Der libanesische Präsident Joseph Aoun hat am Dienstag US-Präsident Donald Trump im Weißen Haus in Washington getroffen, um über eine dauerhafte Waffenruhe zwischen Israel und der Hisbollah zu sprechen.
Das Treffen fand statt, während die von US-Präsident Donald Trump angekündigte zehntägige Waffenruhe am 16. April 2026 um Mitternacht in Kraft getreten war. Ziel der Gespräche ist nach Angaben beider Seiten eine dauerhafte und nachhaltige Waffenruhe zwischen Israel und der vom Iran unterstützten Hisbollah im Libanon.

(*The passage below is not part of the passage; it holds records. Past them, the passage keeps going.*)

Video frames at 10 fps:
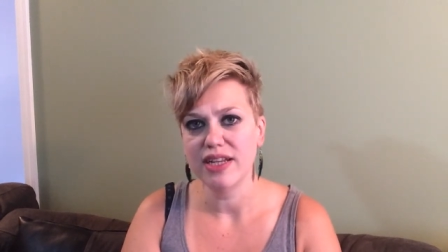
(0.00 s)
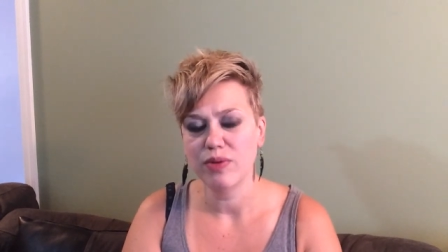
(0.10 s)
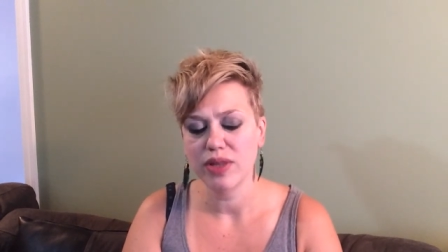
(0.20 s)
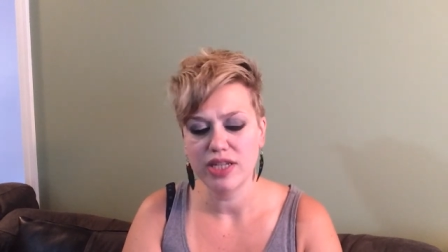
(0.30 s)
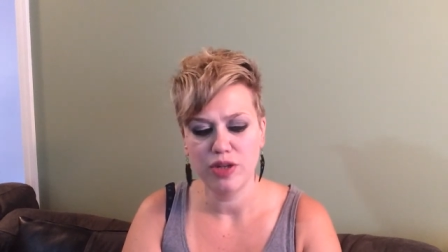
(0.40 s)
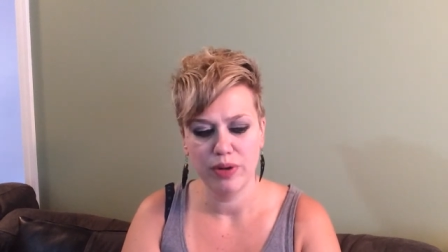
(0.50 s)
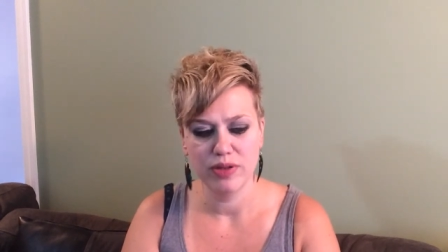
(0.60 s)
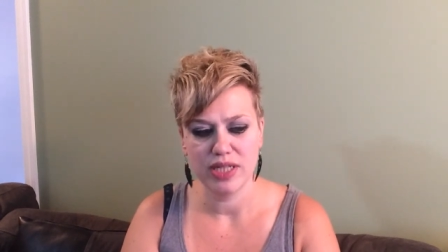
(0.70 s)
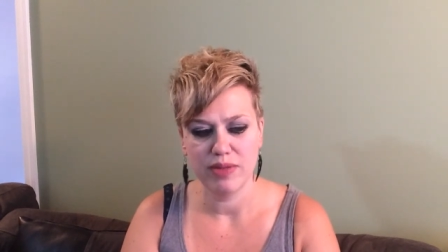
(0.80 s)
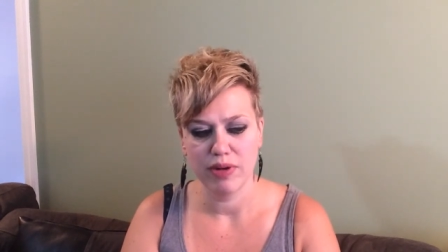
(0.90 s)
I didn't really do
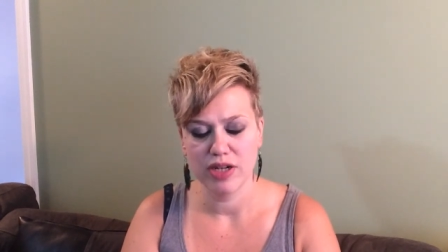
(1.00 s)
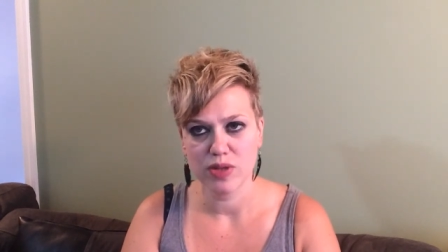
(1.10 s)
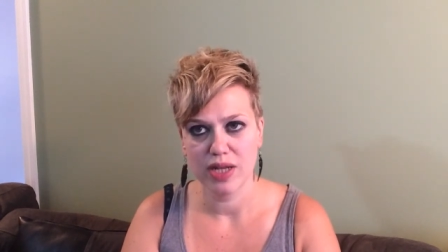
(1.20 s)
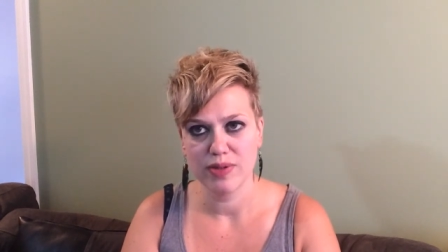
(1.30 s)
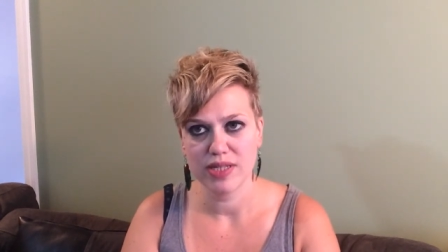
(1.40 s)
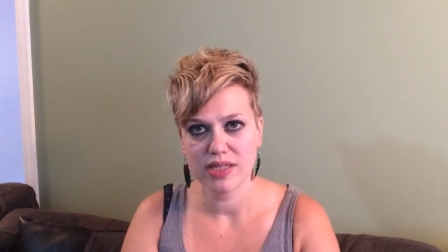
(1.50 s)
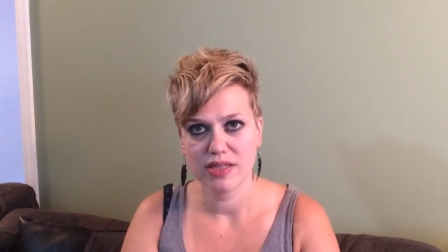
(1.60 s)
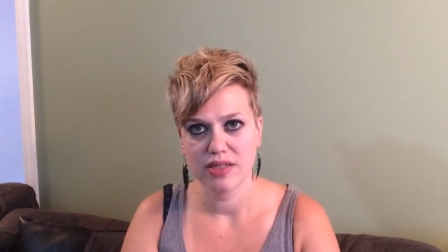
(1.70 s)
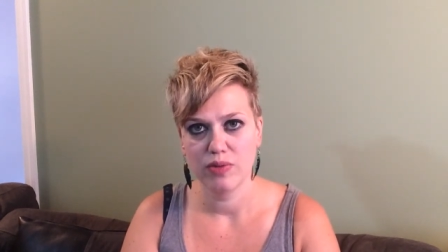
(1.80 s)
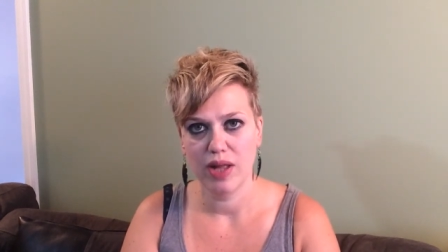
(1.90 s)
protein bars while I was
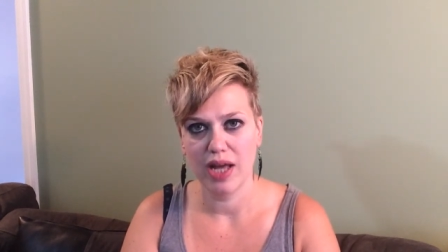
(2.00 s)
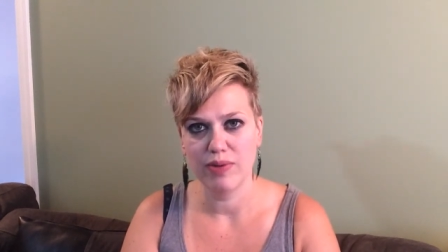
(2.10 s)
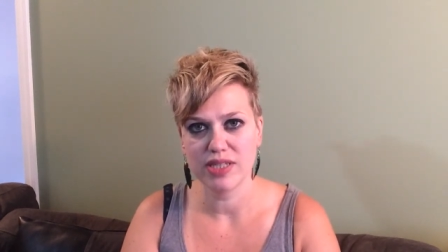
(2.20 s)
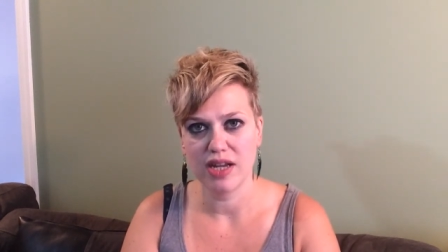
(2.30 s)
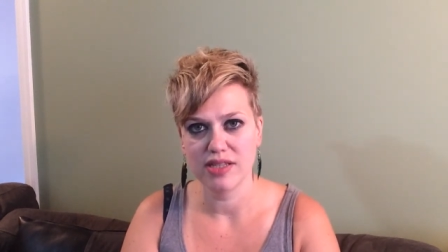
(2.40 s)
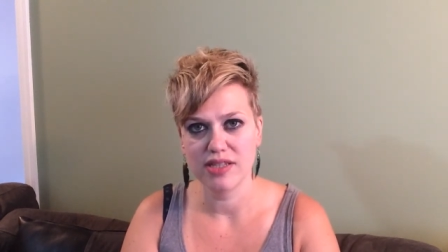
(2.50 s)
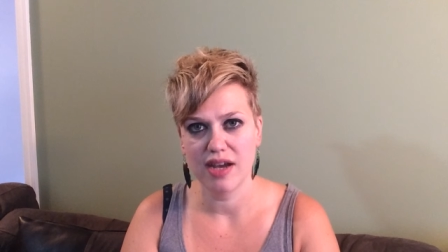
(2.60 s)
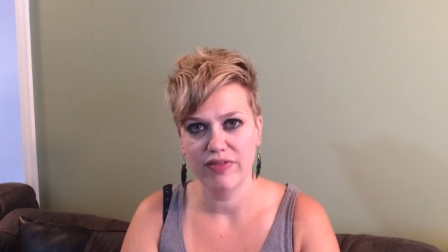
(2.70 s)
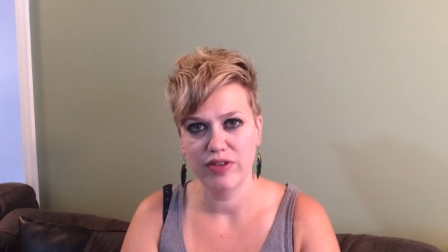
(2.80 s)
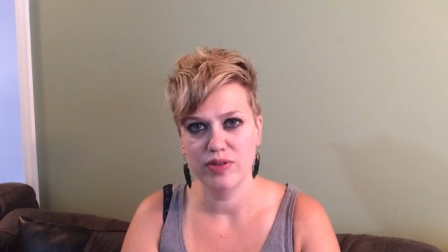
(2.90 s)
while I was on
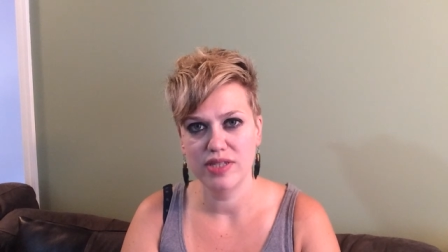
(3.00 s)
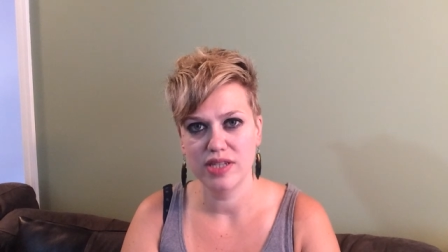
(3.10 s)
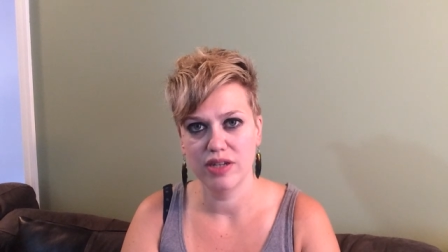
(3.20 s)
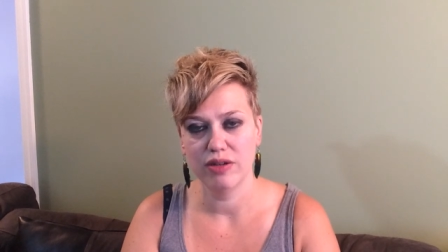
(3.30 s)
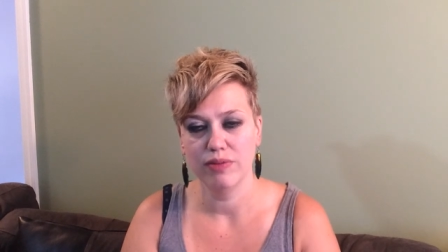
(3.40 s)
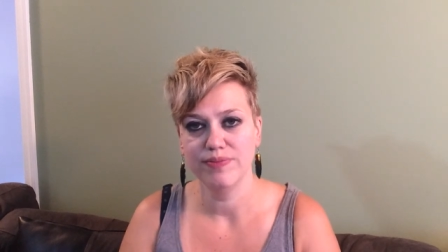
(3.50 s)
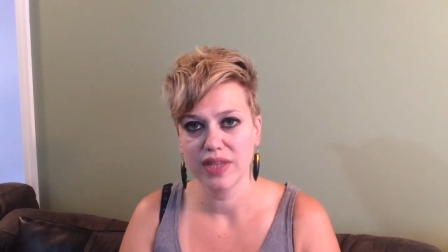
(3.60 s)
soft food, so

Wie das Weiße Haus mitteilte, wurde beim Gespräch der aktuelle Konflikt zwischen Israel und der Hisbollah im Libanon behandelt. Es war der erste Besuch eines libanesischen Staatschefs im Weißen Haus seit 2009.
Rubios Lob für die libanesische Regierung
Am Sonntag hatte US-Außenminister Marco Rubio die Bemühungen der libanesischen Regierung für einen Friedensschluss mit Israel gewürdigt. Er habe den Libanon für seine "entschlossenen Bemühungen gelobt, die Souveränität des Landes zurückzugewinnen, die Hisbollah zu entwaffnen, ihre terroristische Infrastruktur zu zerschlagen und den Weg zum Frieden" mit Israel einzuschlagen. Diese Erklärung gab das US-Außenministerium nach einem Treffen zwischen Rubio und Aoun in Washington ab.